歯科診療所で全身疾患の・・・
本日はデンタルトリビューン紙 2009年12月号よりお届けいたします。
◇歯科診療所で全身疾患のスクリーニング《米国》
歯科医師が全身の健康管理に深く関与することは、患者にとっても有益である。ニューヨーク大学歯学部(NYUCD)では「全身の健康管理も歯科医療従事者の責務とする」という理念のもと、独自の学生教育や看護学部との連携を行っていることを、10月5日付の同大学プレスリリースで報告した。
◇学生教育に、全身疾患の評価
歯科医院へ定期的に通院していても、プライマリ・ケア医とはあまり頻繁に会わない患者もいる。このようなケースにおいて、歯科医師は患者の全身の健康状態を観察し、重篤な疾患の徴候を発見し介入することが可能な立場にあるといえる。
例えば、患者が過度の口渇や空腹感、頻尿などを訴える場合、糖尿病の初期症状かもしれない。
NYUCDでは、学生教育の段階からこの理念を反映させ、学生は口腔疾患のみならず、全身疾患の評価法も学んでいる。

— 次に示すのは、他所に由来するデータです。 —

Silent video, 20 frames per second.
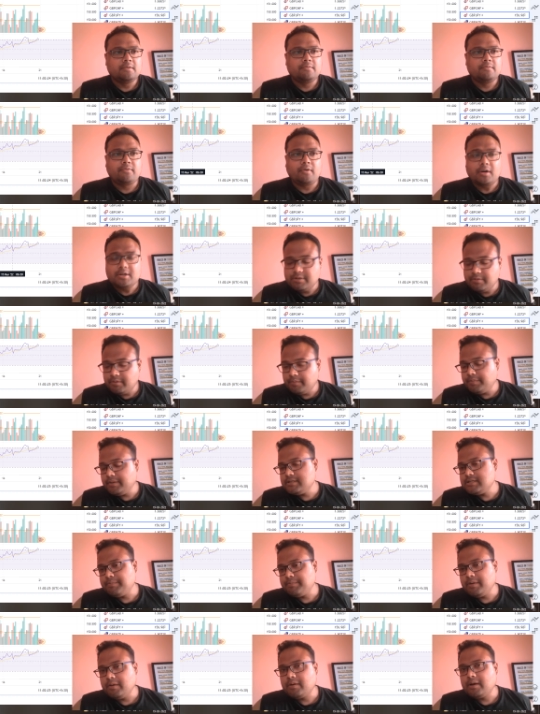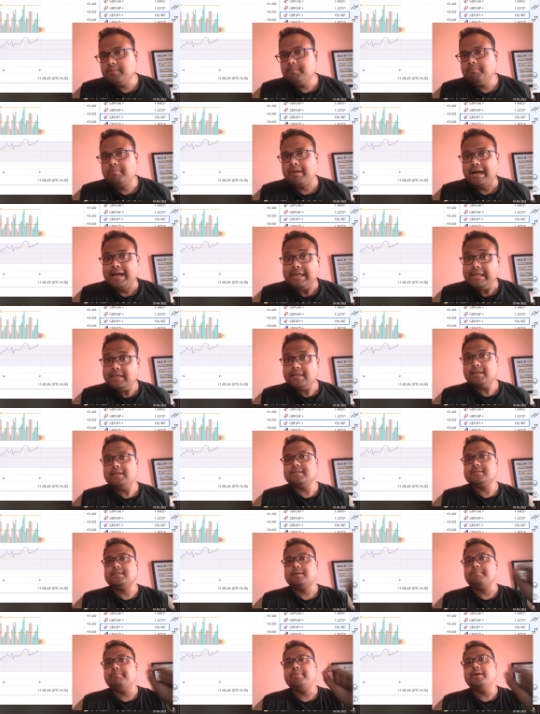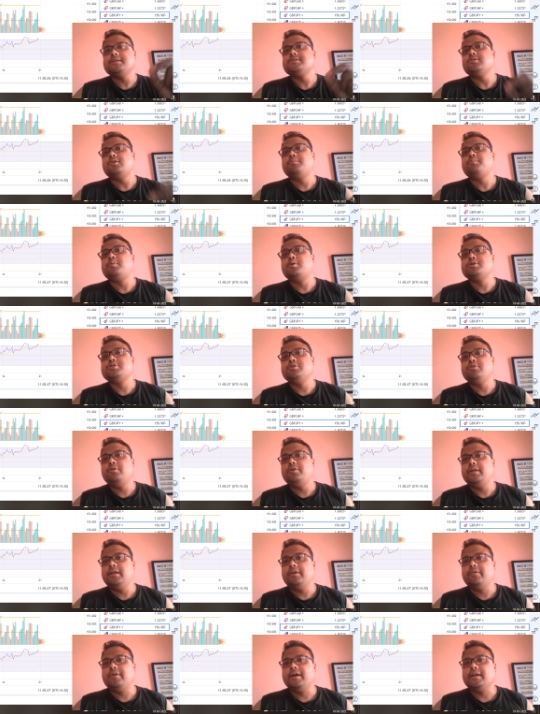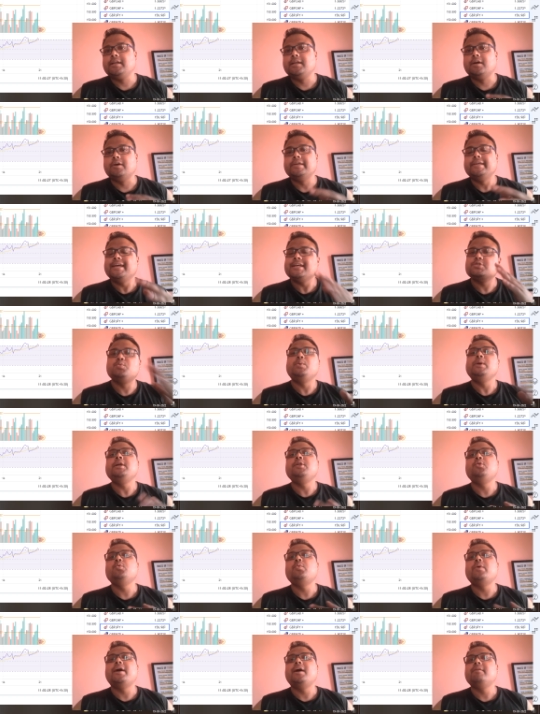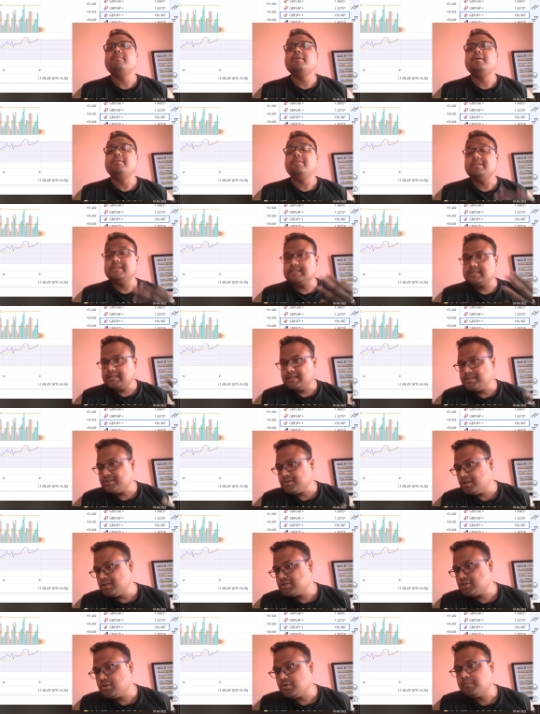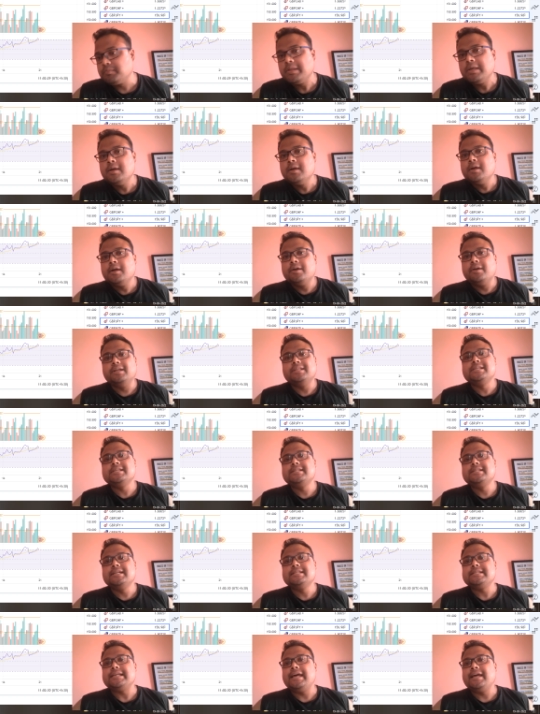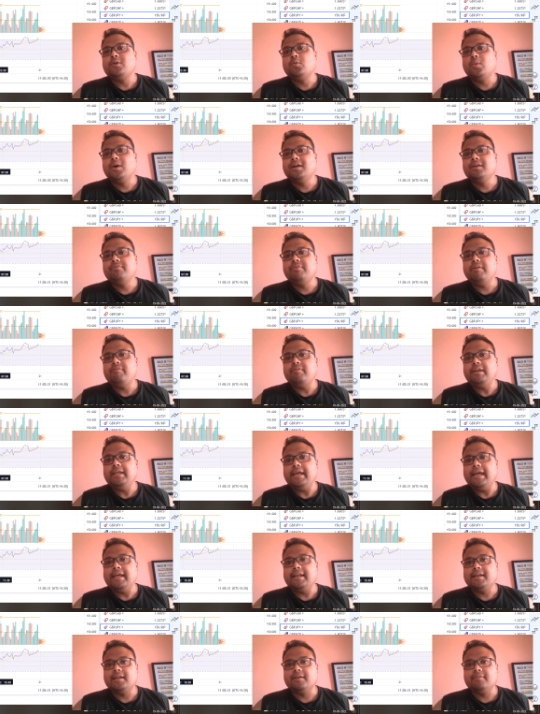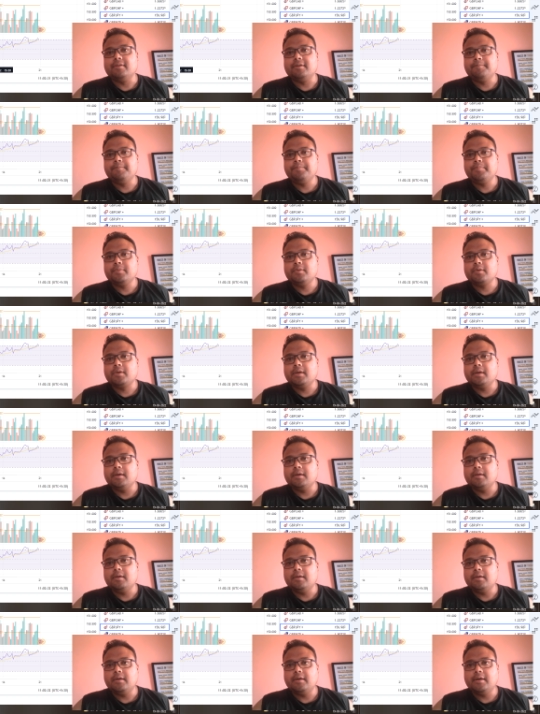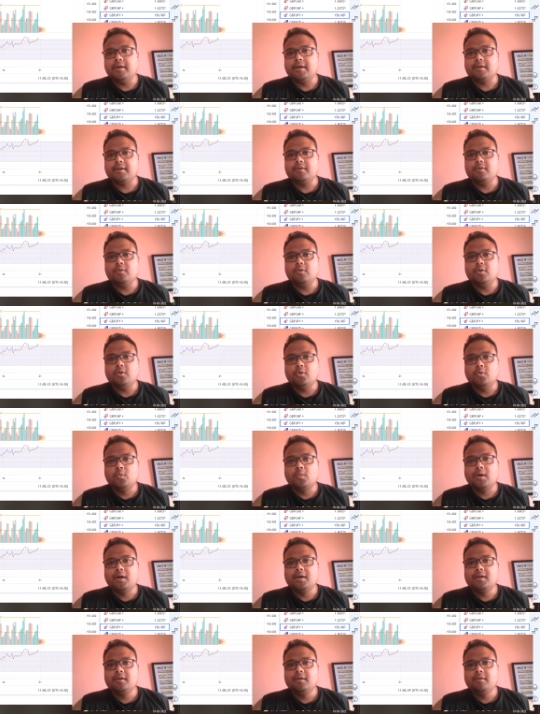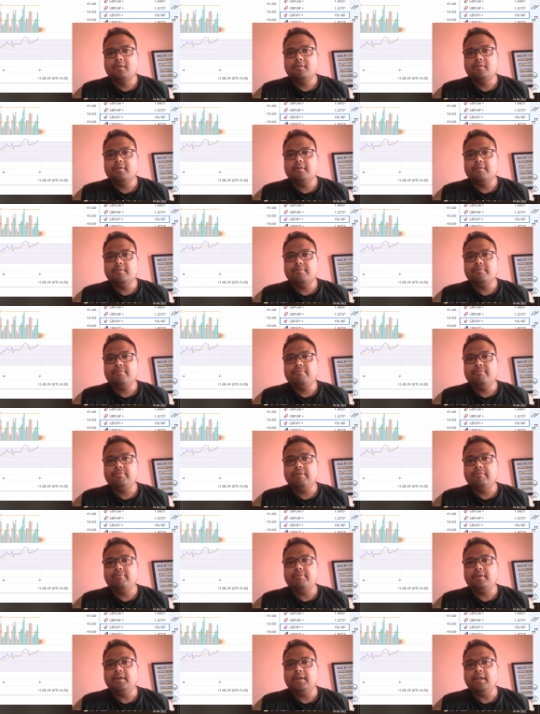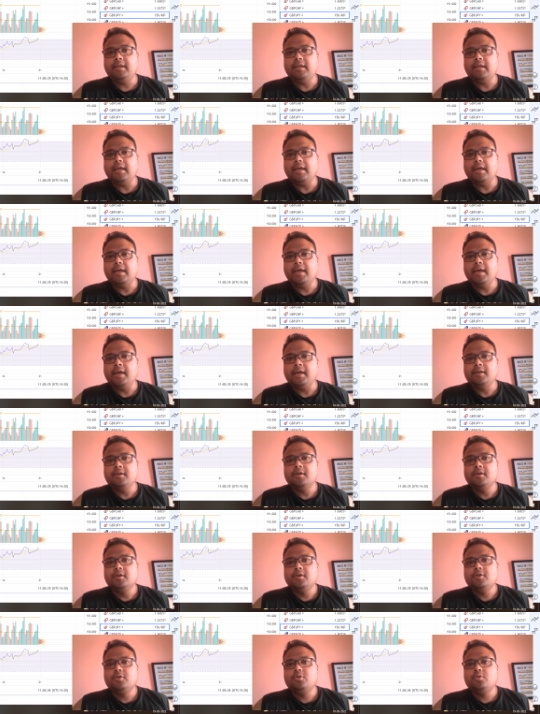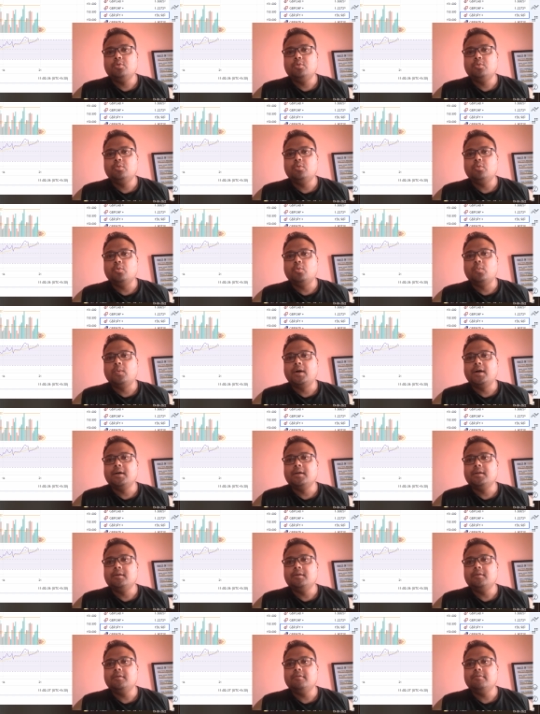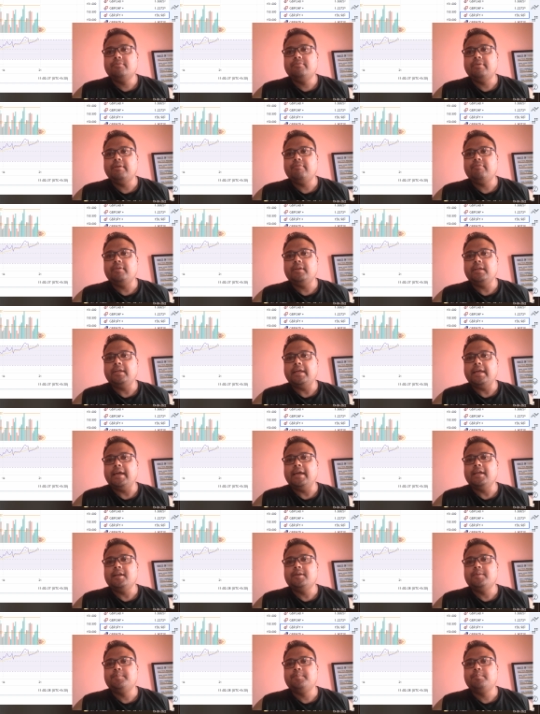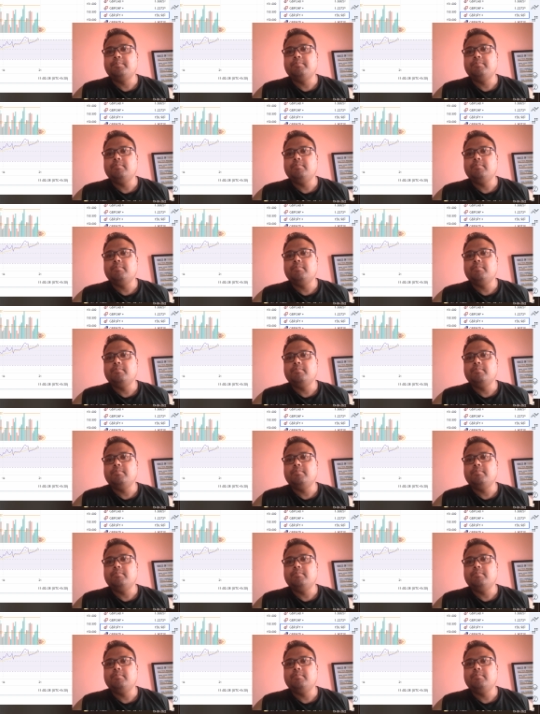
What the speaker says: for GBP JPY, buying is the best opportunity right now. Yes, we do have a resistance also, resistance at 158 level. Okay, at 158 to 158.30,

また、同大学では全身管理の一環として禁煙指導にも注力しており、患者にただ禁煙を勧めるだけではなく、禁煙治療のサポートまで行う。
昨年の春からは、学生と教員に対する教育プログラムとして、「臨床医のための禁煙治療介入の5A:質問(ASK)、助言(ADVISE)、評価(ASSESS)、支援(ASSIST)、経過観察の手配(ARRANGE)」が開始された。
◇看護との協力
2006年にNYUCD内に開設された看護学部診療所は、包括的な看護保険を行うために口腔衛生と全身の健康管理をリンクさせる重要な役割を担っている。
歯学部と看護学部が協力し、すべての患者は、全身と口腔、双方の健康管理に対応する総合健康管理センターを利用出来る。同センターは歯学部ロビー内という便利な場所にあり、がん検診やカウンセリング、人間ドックなど包括的なプライマリ・ヘルスケアを提供している。
さらに、同大学では歯科検診にも重篤な全身症状のリスク評価も組み入れるべきだとし、その実践に向けて、現在、歯科と看護とが協働で連携プログラムを立ち上げている。